便秘あるいは下痢とのお付きあい・・

 便秘には大雑把に言って弛緩性便秘、反射性便秘、痙攣性便秘がある。

 まずは便意を我慢することによる反射性便秘がおこり、常習することで弛緩性便秘に移行する。(逆だったかもしれないが・・)

 通常便意はS字結腸反射により発生する。直腸に送り出された便はさらに直腸反射により一気に送り出される。この一連の神経反射が便意を我慢することの常習によって発生しなくなることがこの便秘を招く。

 反射性便秘に至り、さらに長期にわたって便秘が続くと腸組織自体の蠕動運動が起こらなくなり、組織の弛緩が発生する。これが弛緩性便秘である。こうなると腸組織自体が復元するまで長い時間をかけなければならない。

 一方、痙攣性便秘の場合は腸組織が過敏になりすぎることで強い蠕動運動が発生し、便が進行せず滞留したまま水分吸収が進み、ころころした固い便が生まれることになる。

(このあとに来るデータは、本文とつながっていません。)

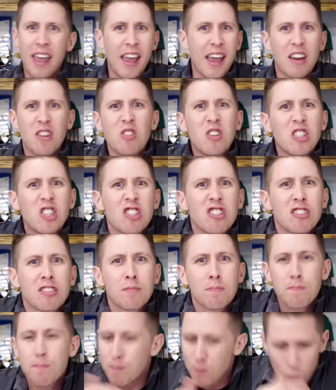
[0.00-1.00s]
and you could just
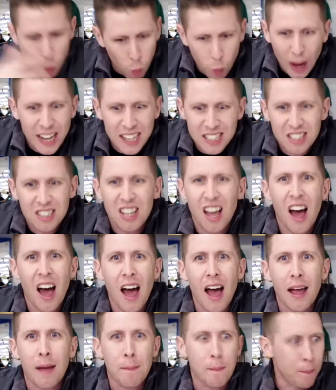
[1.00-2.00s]
waste
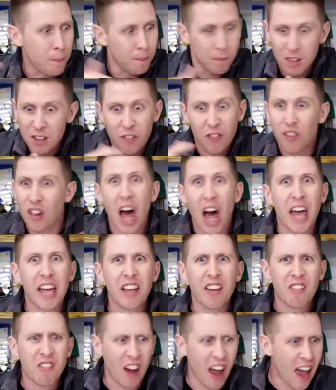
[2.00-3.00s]
time flying
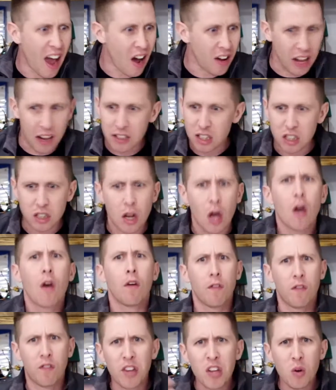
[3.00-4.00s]
around and just
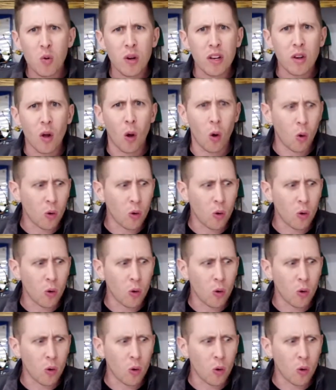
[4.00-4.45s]
viewing the whole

 この便秘の場合、その性質からも明らかなように常に激しい下痢と隣り合わせである。

 出口付近に相当に固い便が詰まった状態のまま、激しい下痢に襲われると地獄を見ることになる。腹はきりきり痛み、今にも噴出しそうな便意を抱えつつ出口付近で往時の学生運動家のバリケードのごとく踏ん張っているモース硬度のかなり高位置に着けるに違いない便によるけつに栓がされた状態というのは、今思い出しても戦慄する思いがする。

 そして何より怖いのは均衡が破れ下痢便の噴出する瞬間である。押さえに押さえられた下痢便の噴出速度は肛門付近でベルヌーイの法則も相まって相当の速度に達する。(もちろん測定したことはないが・・)下痢便だけなら被害は少ない・・が、その先頭にはバリケードの残骸たる相当に固い便秘便があるのだ。こいつが肛門を通過する瞬間、「ザリッ!」という擦過音を伴って肛門内皮を引き剥がしながら飛び出していった瞬間、「やってしまった・・」という後悔が頭をよぎる。こういうときである、下痢便の後に血を見るのは・・切れ痔とはまた少々様相を異にしているので便秘にさえ気をつければ早晩治癒することではあるのだが、男の身としては、血に染まった便器を見るのは愕然たるものがある。

 実に痙攣性便秘の場合はこういう経験をしばしばしなくてはいけないことになる。弛緩性便秘や反射性便秘の改善に有効な繊維質摂取も痙攣性便秘に関しては腸壁に対する刺激となることから控えなくてはいけないことも多い。が、私は野菜が好きなのだ・・

 痙攣性便秘には低刺激性の食物を取ることと、神経の興奮を押さえるカルシウム剤の摂取が有効とされる・・が、本人の性格、性質が大きく物を言うことは私自身が証明している。